- [Material supplied]:

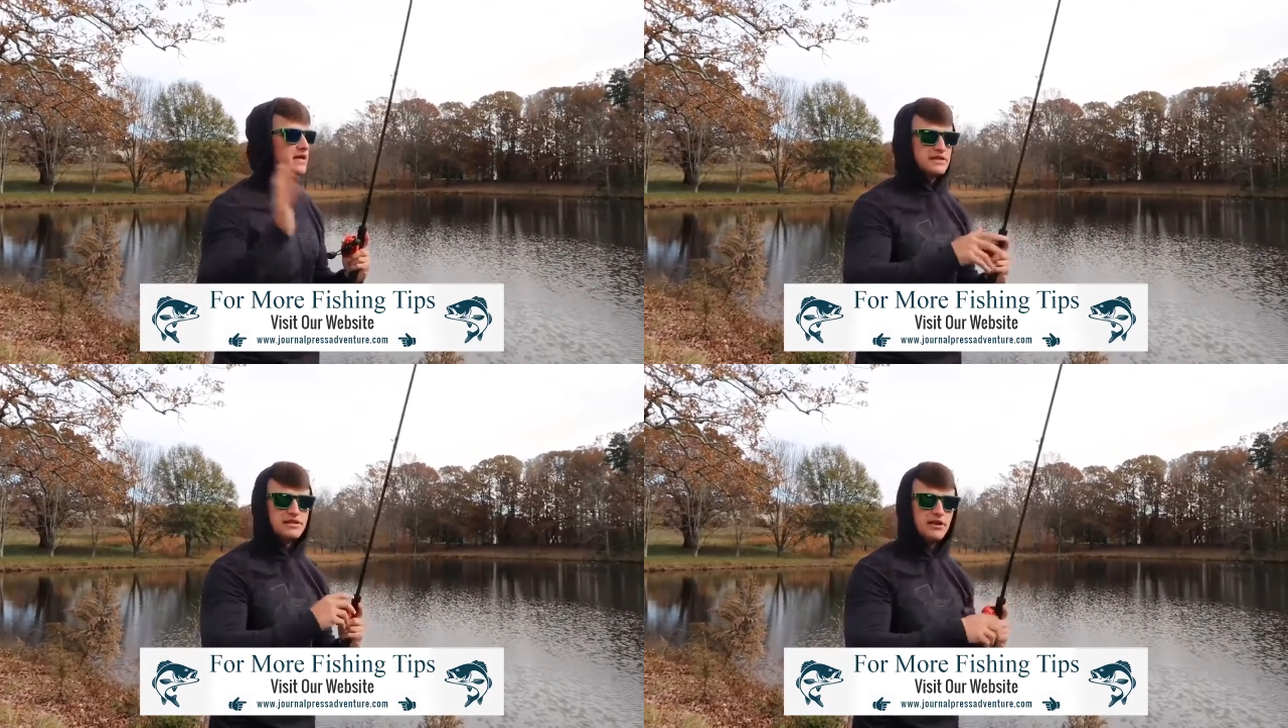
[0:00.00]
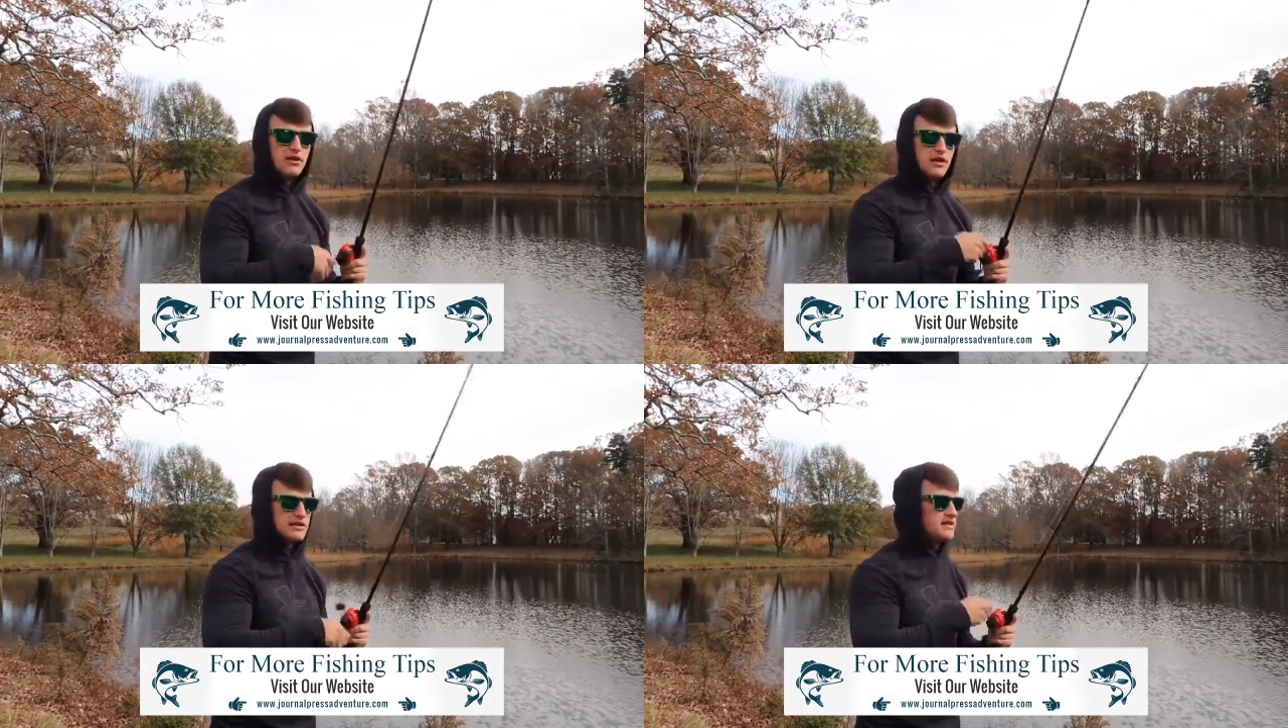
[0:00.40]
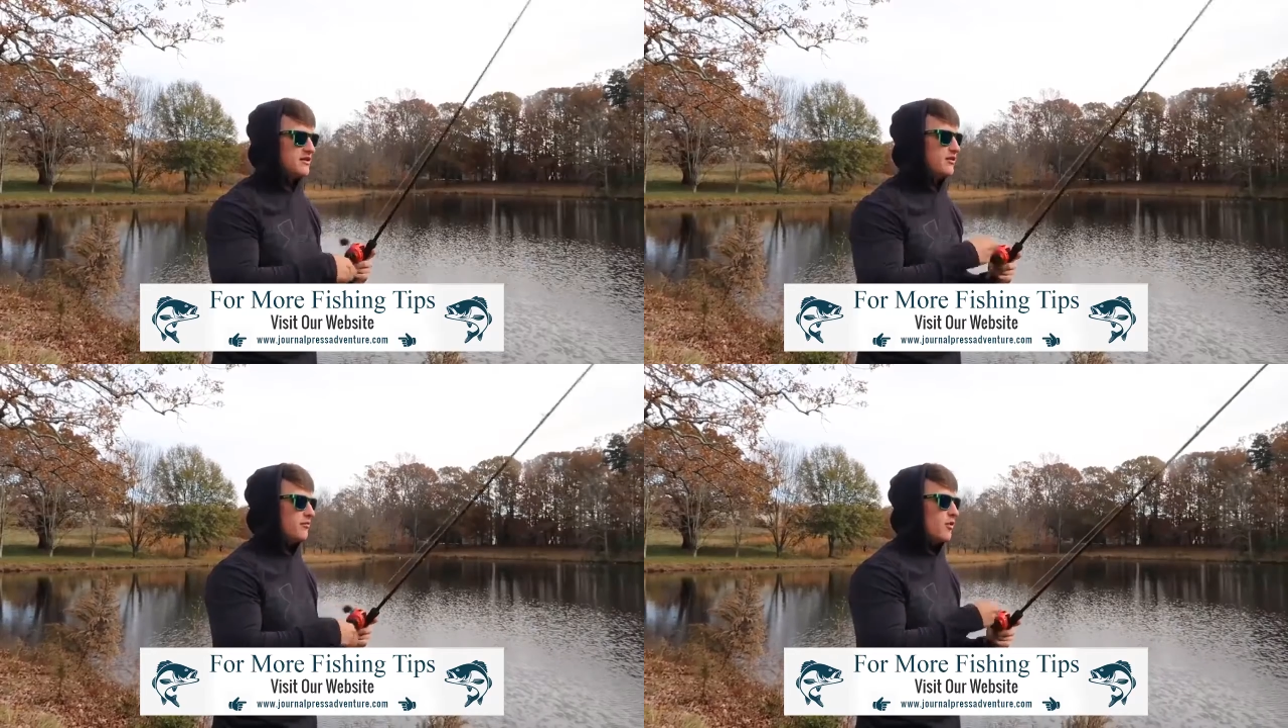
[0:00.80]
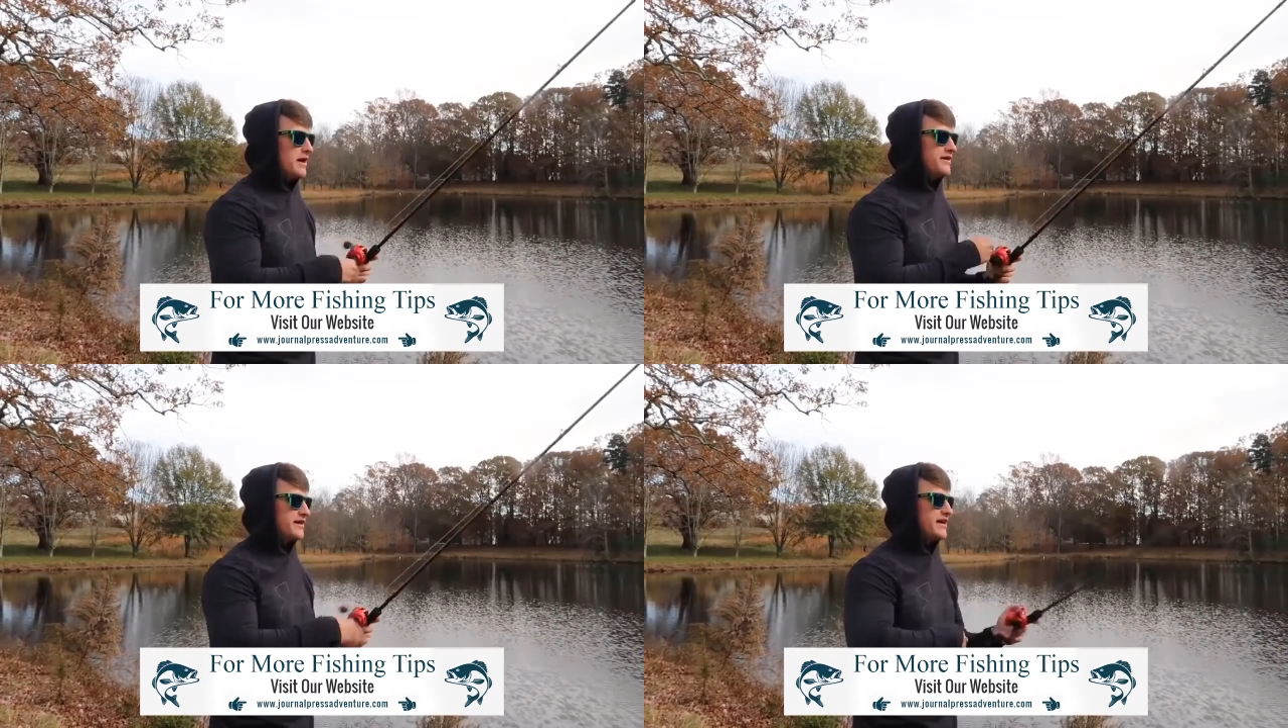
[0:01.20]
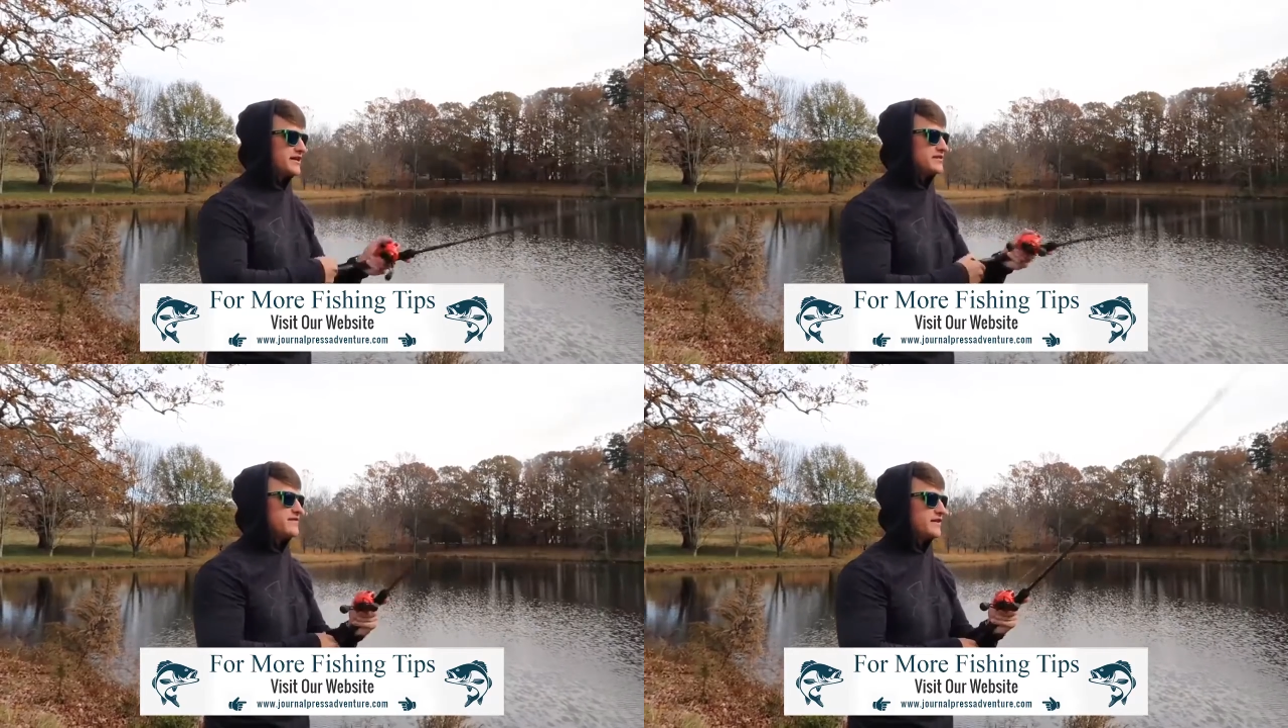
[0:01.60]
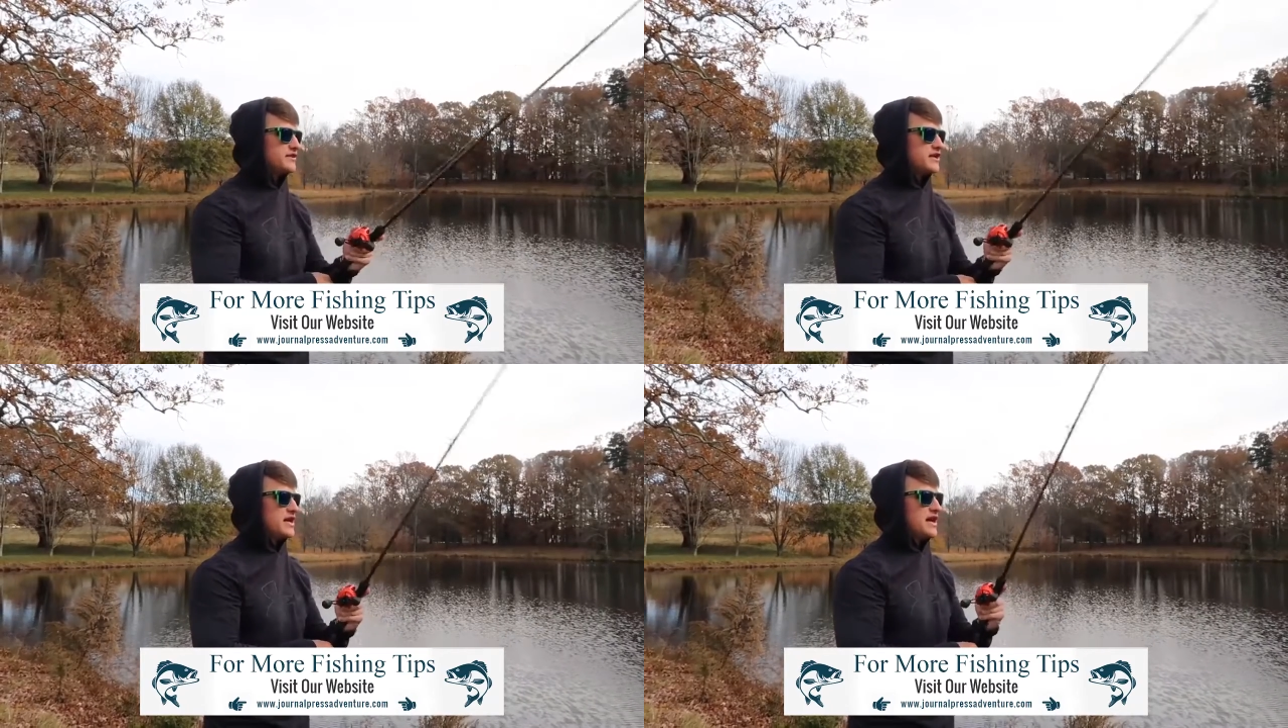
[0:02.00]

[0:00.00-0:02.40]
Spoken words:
it's still a way you can catch some fish.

- [What this task involves]:
Give the data above again in full and unchanged, skipping the pictures.

- [Your solution]:
[0:00.00]
[0:00.40]
[0:00.80]
[0:01.20]
[0:01.60]
[0:02.00]

[0:00.00-0:02.40]
Spoken words:
it's still a way you can catch some fish.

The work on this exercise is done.